Excerpts from a dataset:
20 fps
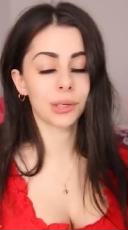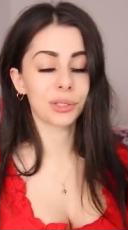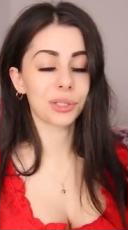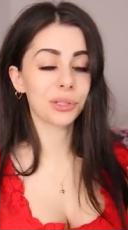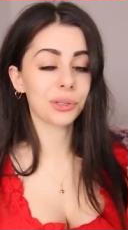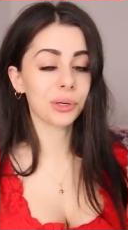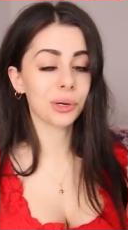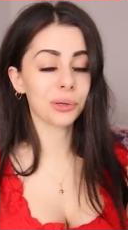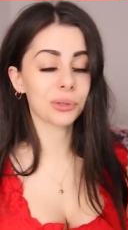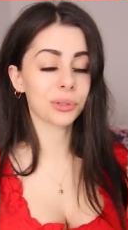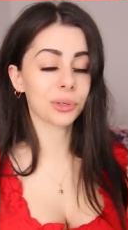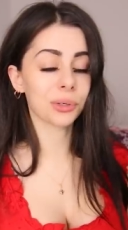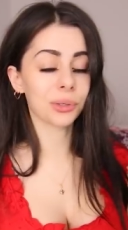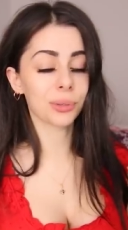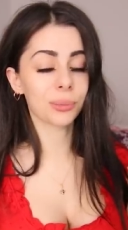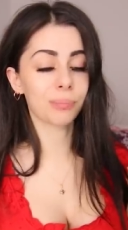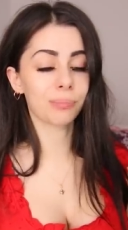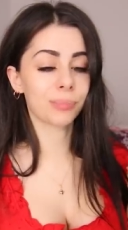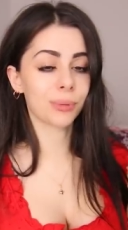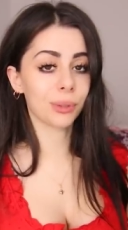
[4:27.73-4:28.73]
Oh, you know,
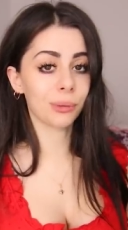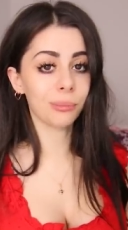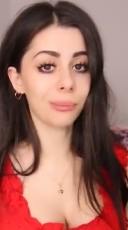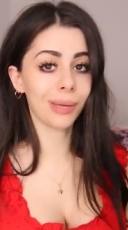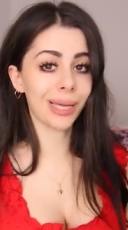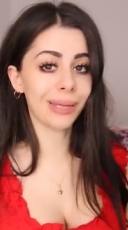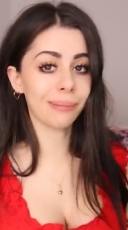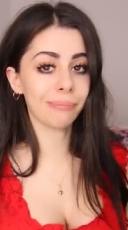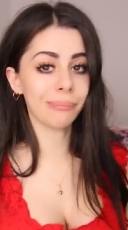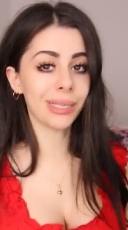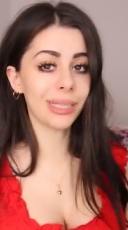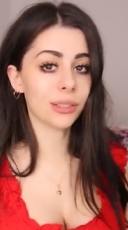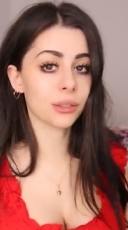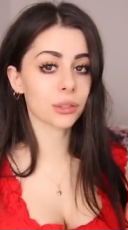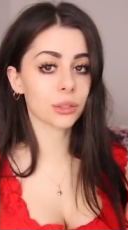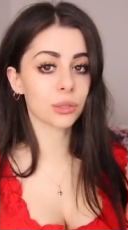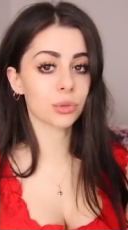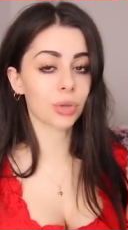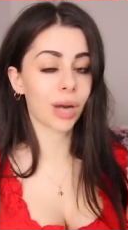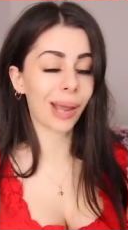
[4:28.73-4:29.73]
don't mind me
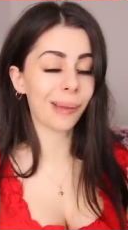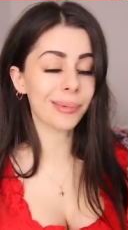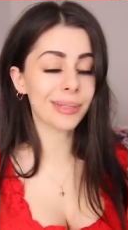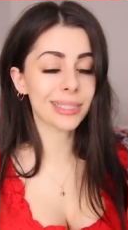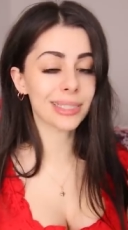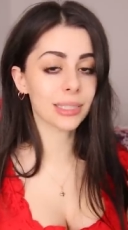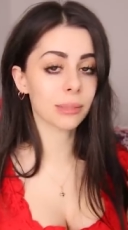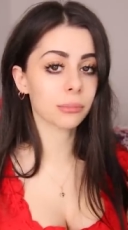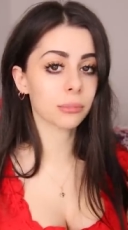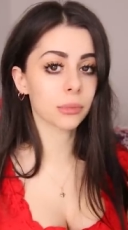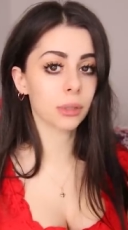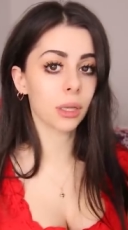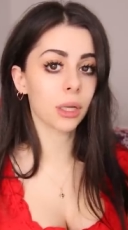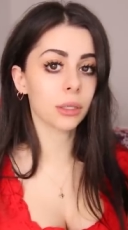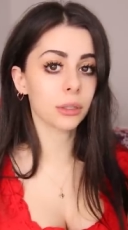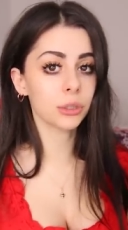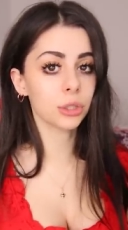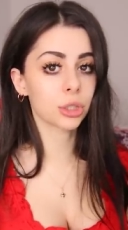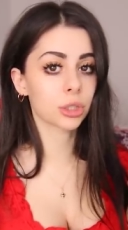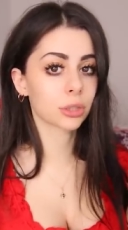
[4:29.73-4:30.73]
just grabbing some
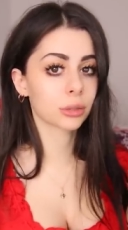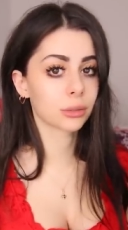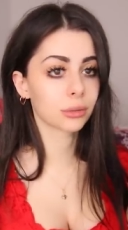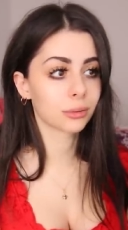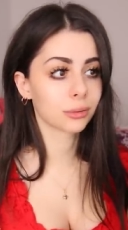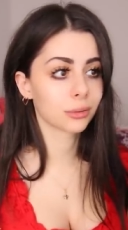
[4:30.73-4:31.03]
lunch.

What is expected:
The records above should be copied word for word, with the pictures left out.

Written response:
20 fps
[4:27.73-4:28.73]
Oh, you know,
[4:28.73-4:29.73]
don't mind me
[4:29.73-4:30.73]
just grabbing some
[4:30.73-4:31.03]
lunch.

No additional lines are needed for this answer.